Structures that promote the Parallel Paradigm are inherently toxic. Until we realize this and move towards a Social Paradigm, we’ll keep wondering why so many players seem to “lose interest” in competitive play. We’re all contributors to this. Are your decks fun to play against? Do you actively engage with your opponent’s unique style? Are you more interested in showing off and expressing yourself than in bonding over an experience? How much Hugo is in you? If you see tournaments as environments where playing a fun game is ultimately less important than winning, you might want to reconsider your approach.
This is something we used to be great at! It was at the core of our community and somewhere along the way it got lost. Let’s fix this.
Keep things fun,
NOTE: This article was written on the above date, and only edited for style afterwards. It is in no way a response to the events of Gencon 2018 (of which I have very limited knowledge). Please read it as a general critique, not one targeted at any particular player(s). The Hugo is not an external problem. The Hugo is in all of us.
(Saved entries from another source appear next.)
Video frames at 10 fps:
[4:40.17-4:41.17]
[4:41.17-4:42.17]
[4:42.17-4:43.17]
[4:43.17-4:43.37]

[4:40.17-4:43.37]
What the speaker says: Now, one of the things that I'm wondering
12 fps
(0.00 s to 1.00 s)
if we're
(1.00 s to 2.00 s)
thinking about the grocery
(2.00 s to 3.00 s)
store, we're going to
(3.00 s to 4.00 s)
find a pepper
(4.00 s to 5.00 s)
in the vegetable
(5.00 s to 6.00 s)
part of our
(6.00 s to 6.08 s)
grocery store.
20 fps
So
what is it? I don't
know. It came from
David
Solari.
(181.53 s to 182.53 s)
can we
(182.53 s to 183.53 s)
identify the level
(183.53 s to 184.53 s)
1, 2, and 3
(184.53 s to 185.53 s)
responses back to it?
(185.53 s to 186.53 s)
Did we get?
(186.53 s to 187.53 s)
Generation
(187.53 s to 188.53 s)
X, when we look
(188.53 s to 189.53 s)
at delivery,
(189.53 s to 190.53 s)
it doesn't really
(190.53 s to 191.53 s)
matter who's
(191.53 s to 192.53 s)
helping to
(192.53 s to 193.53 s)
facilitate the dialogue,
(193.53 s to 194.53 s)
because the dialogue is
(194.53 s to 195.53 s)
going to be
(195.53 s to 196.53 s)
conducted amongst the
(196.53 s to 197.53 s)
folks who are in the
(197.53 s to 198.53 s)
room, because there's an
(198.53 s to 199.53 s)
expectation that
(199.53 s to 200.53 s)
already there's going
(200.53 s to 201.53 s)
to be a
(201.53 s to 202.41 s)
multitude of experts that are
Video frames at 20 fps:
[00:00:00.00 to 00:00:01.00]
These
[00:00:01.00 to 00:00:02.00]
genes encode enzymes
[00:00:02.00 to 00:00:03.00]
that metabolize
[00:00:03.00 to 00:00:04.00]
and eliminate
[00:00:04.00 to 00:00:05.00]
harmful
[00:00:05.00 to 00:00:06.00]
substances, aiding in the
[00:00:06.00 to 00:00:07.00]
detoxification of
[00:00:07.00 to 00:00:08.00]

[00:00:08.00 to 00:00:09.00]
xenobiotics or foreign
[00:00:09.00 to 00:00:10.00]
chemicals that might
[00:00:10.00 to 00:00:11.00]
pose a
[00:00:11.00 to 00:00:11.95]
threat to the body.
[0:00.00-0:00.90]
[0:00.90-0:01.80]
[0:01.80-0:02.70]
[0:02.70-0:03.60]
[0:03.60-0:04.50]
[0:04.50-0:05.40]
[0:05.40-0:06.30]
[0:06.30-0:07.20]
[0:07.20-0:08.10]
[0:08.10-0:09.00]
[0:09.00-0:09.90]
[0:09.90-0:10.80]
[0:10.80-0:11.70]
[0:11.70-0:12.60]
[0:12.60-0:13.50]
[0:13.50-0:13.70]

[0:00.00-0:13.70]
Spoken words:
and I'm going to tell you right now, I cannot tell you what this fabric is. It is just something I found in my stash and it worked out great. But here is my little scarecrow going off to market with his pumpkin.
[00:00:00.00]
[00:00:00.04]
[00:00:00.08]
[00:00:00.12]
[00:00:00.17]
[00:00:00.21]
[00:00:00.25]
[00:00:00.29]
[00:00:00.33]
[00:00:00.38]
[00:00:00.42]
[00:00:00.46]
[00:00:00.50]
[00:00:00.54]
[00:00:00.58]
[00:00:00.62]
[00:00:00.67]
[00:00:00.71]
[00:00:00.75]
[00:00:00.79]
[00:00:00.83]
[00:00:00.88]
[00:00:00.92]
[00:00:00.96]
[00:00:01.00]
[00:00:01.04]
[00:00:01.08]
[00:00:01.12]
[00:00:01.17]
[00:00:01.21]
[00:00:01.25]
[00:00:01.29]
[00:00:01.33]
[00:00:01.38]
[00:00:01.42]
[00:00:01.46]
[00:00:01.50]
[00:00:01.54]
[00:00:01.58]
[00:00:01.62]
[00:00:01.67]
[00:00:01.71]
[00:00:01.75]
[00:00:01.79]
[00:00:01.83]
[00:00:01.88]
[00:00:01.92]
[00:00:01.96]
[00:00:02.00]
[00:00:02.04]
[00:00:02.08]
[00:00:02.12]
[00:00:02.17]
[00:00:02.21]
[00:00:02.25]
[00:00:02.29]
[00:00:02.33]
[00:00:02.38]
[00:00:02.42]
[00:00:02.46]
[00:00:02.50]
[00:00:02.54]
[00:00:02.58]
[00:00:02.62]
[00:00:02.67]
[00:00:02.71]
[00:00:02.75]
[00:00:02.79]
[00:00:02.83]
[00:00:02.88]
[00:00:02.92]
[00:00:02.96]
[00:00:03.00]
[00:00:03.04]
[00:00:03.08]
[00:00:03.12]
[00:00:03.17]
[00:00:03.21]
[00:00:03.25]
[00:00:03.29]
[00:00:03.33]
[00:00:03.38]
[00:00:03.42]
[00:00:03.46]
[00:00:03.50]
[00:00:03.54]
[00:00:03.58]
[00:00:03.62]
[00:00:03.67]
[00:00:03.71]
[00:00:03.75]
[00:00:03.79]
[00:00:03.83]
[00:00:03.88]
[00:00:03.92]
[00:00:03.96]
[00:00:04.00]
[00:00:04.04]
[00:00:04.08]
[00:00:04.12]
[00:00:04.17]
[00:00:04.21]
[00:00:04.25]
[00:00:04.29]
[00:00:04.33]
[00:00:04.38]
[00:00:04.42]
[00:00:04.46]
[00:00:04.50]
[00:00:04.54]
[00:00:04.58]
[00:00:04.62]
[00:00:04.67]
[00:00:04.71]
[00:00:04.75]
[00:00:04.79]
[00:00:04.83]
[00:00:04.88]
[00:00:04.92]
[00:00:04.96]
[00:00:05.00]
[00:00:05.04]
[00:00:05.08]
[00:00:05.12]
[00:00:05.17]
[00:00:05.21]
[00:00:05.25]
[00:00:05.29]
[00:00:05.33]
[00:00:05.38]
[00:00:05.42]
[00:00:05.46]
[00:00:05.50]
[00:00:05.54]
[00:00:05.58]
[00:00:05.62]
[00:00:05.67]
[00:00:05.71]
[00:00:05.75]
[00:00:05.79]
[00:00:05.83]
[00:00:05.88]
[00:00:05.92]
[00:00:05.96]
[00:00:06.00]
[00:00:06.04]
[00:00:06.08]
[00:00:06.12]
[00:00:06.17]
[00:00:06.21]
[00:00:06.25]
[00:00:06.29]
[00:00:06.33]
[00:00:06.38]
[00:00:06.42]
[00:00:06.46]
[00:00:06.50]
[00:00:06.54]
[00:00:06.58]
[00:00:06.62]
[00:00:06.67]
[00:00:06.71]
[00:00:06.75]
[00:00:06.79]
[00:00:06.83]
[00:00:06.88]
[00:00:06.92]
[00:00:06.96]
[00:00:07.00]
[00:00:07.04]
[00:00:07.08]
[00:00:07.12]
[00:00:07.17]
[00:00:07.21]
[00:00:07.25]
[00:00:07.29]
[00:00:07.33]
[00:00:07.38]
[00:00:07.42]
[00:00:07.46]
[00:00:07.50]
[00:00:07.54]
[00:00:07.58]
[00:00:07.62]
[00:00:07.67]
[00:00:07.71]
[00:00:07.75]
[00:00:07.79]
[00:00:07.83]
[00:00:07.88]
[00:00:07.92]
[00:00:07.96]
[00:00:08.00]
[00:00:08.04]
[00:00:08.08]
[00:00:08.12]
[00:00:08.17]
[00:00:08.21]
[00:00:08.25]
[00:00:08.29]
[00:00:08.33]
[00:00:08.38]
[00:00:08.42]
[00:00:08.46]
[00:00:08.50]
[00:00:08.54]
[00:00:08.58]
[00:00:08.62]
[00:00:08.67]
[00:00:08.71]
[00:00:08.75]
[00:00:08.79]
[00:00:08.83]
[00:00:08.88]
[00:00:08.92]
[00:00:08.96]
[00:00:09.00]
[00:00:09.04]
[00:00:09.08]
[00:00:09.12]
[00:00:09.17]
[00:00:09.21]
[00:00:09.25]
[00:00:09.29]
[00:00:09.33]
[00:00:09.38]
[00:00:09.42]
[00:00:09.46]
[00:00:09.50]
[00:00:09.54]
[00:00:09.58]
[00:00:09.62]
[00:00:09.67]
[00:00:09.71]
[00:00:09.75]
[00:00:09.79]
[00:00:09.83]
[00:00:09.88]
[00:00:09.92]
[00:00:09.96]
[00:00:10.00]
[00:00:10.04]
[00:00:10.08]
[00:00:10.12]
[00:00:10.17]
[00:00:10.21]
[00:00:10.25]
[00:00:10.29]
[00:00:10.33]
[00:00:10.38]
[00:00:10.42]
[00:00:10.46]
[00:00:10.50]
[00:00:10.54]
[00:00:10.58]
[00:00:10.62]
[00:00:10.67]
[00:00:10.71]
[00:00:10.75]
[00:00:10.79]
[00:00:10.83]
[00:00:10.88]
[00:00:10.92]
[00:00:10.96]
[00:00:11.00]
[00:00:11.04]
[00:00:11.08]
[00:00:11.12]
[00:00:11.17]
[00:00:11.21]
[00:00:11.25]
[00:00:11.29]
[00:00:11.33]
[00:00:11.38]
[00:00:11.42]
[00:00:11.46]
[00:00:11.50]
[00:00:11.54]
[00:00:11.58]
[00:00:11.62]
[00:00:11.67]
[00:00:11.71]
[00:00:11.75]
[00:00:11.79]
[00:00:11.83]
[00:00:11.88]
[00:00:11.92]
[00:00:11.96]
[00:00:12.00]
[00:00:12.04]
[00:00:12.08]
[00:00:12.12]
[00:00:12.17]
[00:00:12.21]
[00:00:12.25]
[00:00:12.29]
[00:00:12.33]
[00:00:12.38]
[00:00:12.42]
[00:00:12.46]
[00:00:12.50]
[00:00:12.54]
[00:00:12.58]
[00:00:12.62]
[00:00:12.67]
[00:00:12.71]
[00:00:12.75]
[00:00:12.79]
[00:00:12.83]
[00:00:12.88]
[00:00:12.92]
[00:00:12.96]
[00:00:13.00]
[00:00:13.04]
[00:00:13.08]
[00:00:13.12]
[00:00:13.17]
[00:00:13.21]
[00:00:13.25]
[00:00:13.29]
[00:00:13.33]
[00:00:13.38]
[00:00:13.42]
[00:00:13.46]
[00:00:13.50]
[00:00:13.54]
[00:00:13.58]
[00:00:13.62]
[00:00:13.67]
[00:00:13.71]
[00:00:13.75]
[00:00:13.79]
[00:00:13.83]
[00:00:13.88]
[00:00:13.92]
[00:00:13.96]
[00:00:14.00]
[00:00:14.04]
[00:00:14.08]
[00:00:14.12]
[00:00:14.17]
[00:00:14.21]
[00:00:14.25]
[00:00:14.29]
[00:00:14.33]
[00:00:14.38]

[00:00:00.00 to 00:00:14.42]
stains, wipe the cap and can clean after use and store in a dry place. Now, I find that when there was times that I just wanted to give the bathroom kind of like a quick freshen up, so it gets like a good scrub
For people who missed the point:
You could probably TLDR this article as:
1. People respond to incentive
2. Games encourage pro-social choices through the incentives of inclusion/exclusion
3. Tournaments remove this incentive and replace it with another (winning)
4. Our organized play is essentially only tournaments.
5. Therefore, anti-social choices are inevitable in our organized play.
I believe addressing #4 is where we should direct our work. I think a lot of people read the article and thought I was addressing #3, which I am not. I did a lot of explaining about why #3 is the case, but that doesn’t mean it’s where we should direct our effort. There are also some others who don’t think #5 is even a problem, which is an opinion they are certainly free to hold.
Additionally I speculate that we should look to #2 for guidance on creating our new OP structures that can exist alongside tournaments.